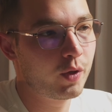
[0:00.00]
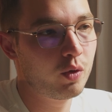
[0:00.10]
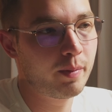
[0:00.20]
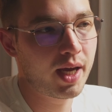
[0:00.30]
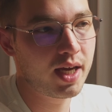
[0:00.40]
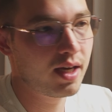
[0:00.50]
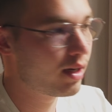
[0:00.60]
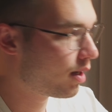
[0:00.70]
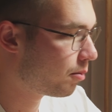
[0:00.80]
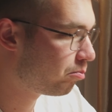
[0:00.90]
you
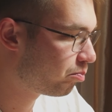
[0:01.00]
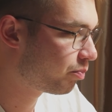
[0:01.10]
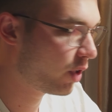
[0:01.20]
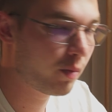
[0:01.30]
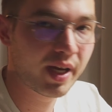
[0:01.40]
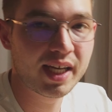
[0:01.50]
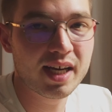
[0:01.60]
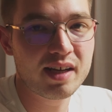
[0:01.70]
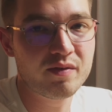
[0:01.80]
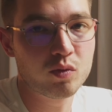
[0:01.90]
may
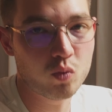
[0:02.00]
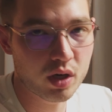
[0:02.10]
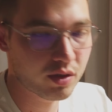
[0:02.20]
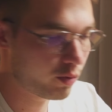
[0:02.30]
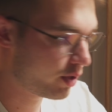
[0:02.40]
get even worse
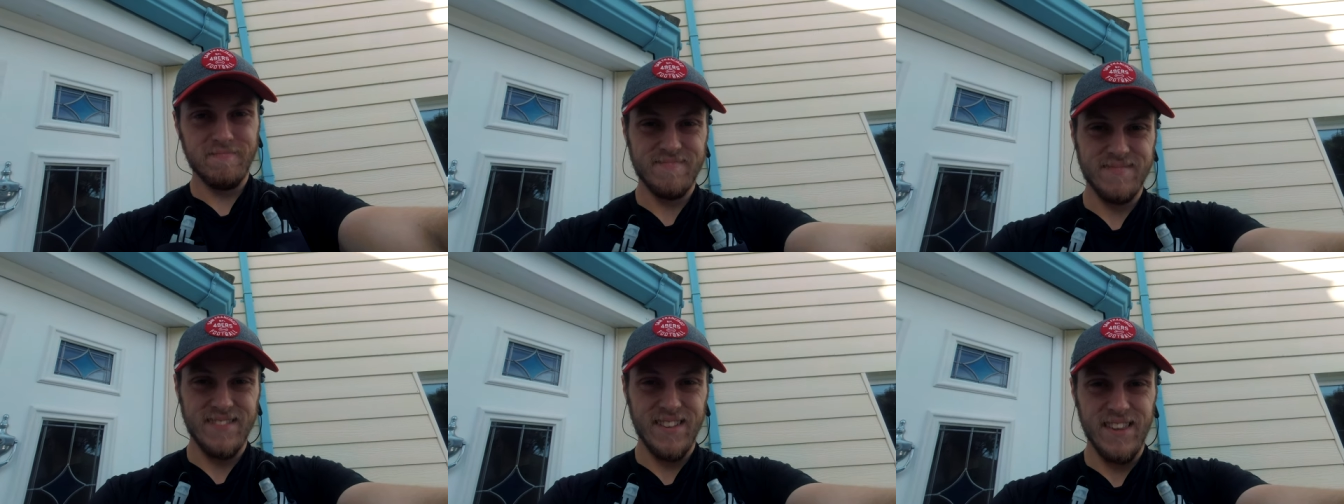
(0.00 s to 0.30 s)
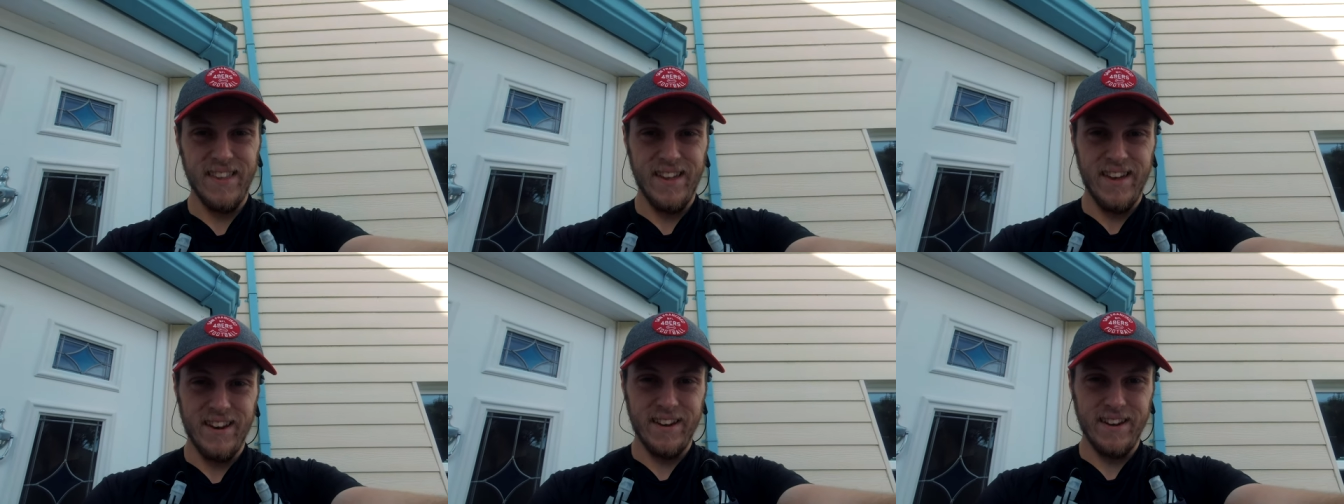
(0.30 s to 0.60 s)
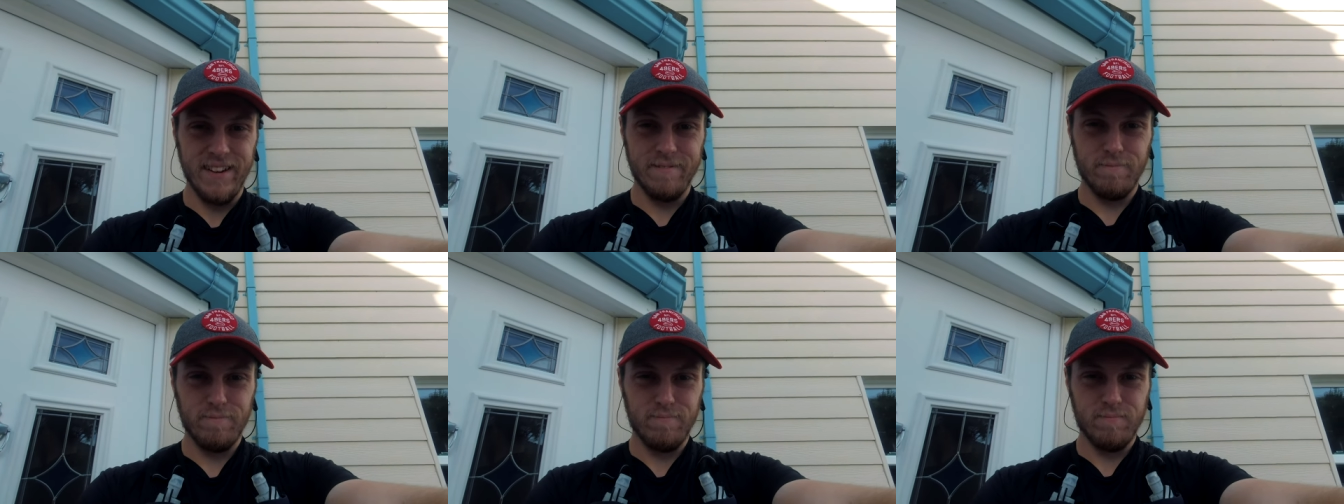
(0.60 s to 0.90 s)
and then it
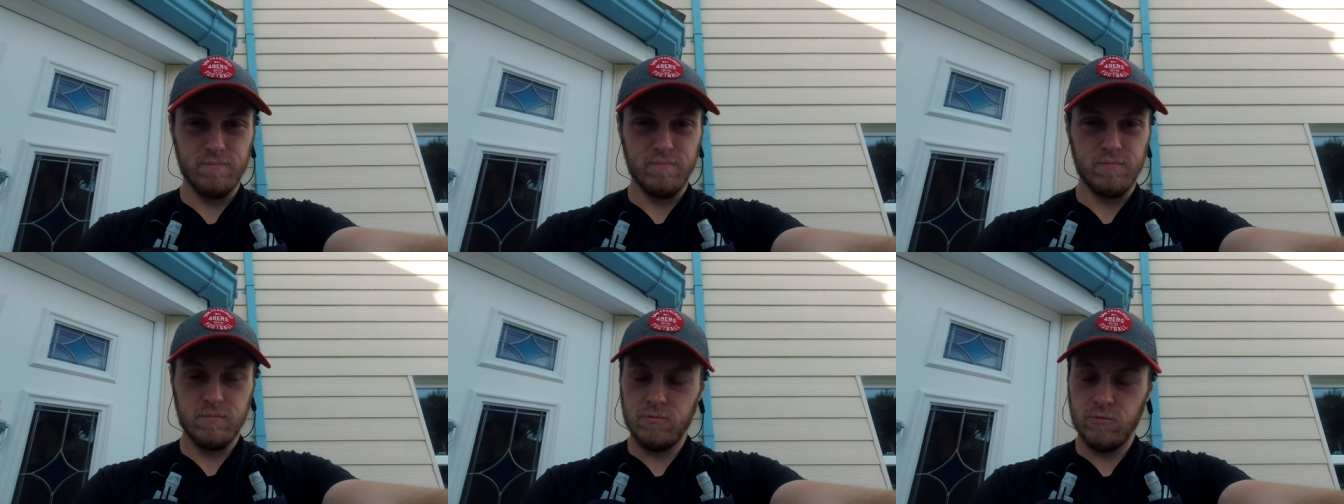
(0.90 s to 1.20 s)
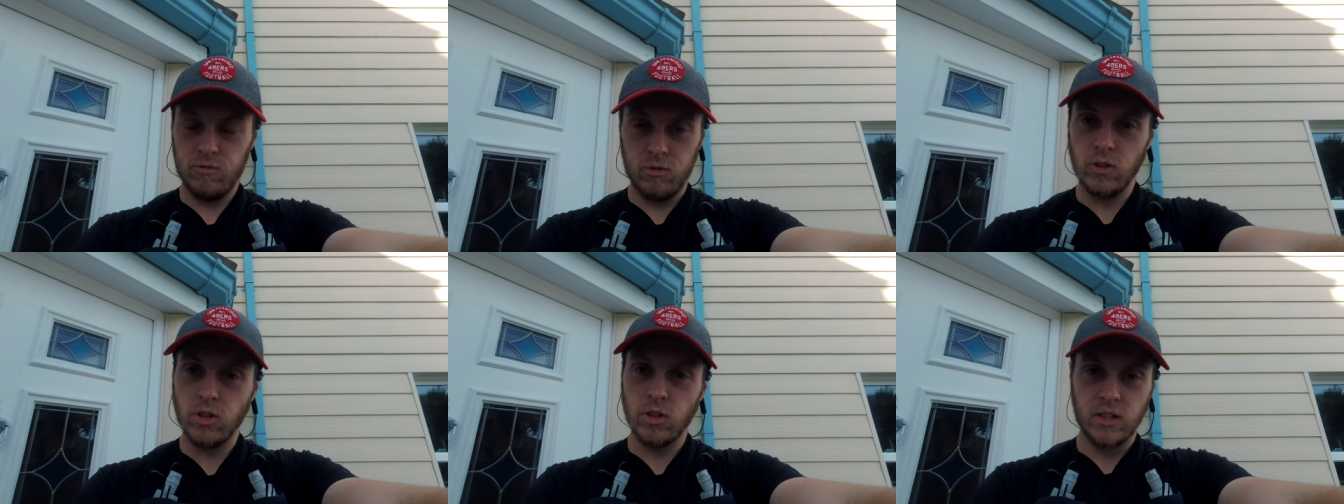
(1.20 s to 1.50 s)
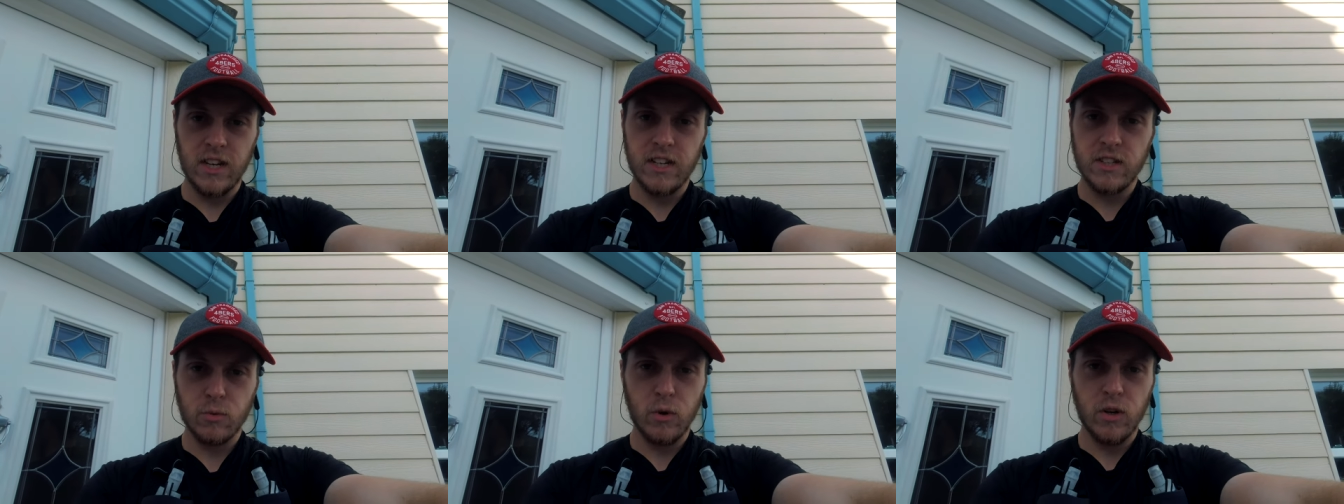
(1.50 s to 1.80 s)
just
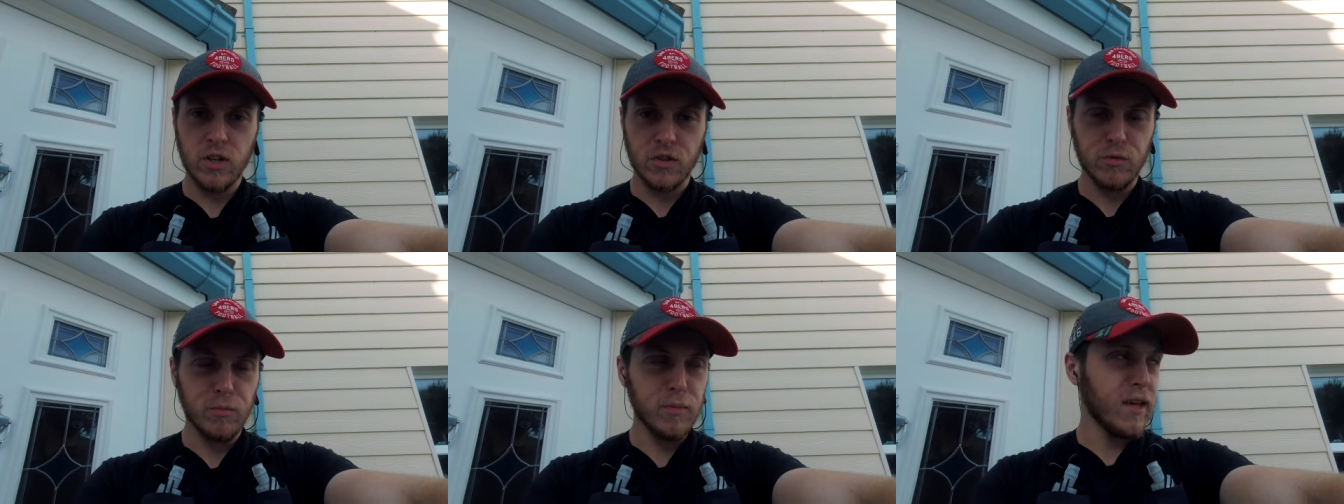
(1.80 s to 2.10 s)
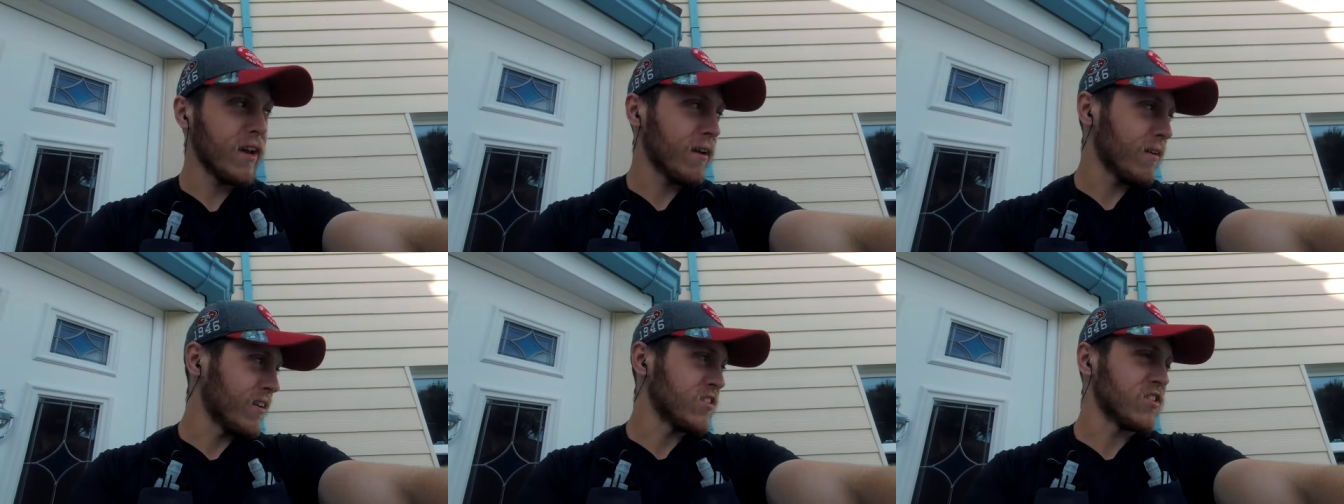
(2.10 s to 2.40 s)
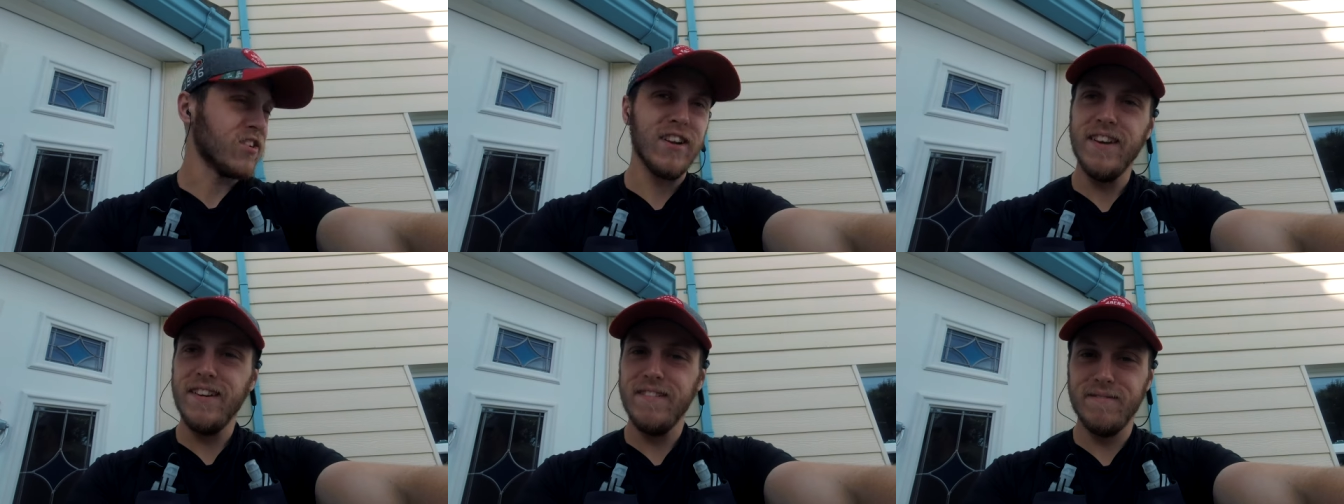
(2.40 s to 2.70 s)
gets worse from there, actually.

※ ※ ※

▶ **EXERCISE DESCRIPTION**
The result should be a precise copy of all the entries, free of pictures.

▶ **TASK SOLUTION**
[0:00.00]
[0:00.10]
[0:00.20]
[0:00.30]
[0:00.40]
[0:00.50]
[0:00.60]
[0:00.70]
[0:00.80]
[0:00.90]
you
[0:01.00]
[0:01.10]
[0:01.20]
[0:01.30]
[0:01.40]
[0:01.50]
[0:01.60]
[0:01.70]
[0:01.80]
[0:01.90]
may
[0:02.00]
[0:02.10]
[0:02.20]
[0:02.30]
[0:02.40]
get even worse
(0.00 s to 0.30 s)
(0.30 s to 0.60 s)
(0.60 s to 0.90 s)
and then it
(0.90 s to 1.20 s)
(1.20 s to 1.50 s)
(1.50 s to 1.80 s)
just
(1.80 s to 2.10 s)
(2.10 s to 2.40 s)
(2.40 s to 2.70 s)
gets worse from there, actually.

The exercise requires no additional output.